Task »
Select all lines in the records that include "from".

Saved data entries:
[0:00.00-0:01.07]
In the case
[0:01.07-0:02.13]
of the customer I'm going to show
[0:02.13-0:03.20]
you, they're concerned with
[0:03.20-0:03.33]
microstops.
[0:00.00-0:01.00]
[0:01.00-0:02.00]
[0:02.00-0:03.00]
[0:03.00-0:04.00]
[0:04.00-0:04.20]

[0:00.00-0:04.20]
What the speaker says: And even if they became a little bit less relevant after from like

==

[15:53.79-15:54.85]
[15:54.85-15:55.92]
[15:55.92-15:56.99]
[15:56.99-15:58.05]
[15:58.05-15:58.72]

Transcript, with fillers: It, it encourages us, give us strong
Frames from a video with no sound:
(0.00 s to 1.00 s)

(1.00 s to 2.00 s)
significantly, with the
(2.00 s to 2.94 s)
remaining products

Answer to the problem »
What the speaker says: And even if they became a little bit less relevant after from like
Frames from a video with no sound:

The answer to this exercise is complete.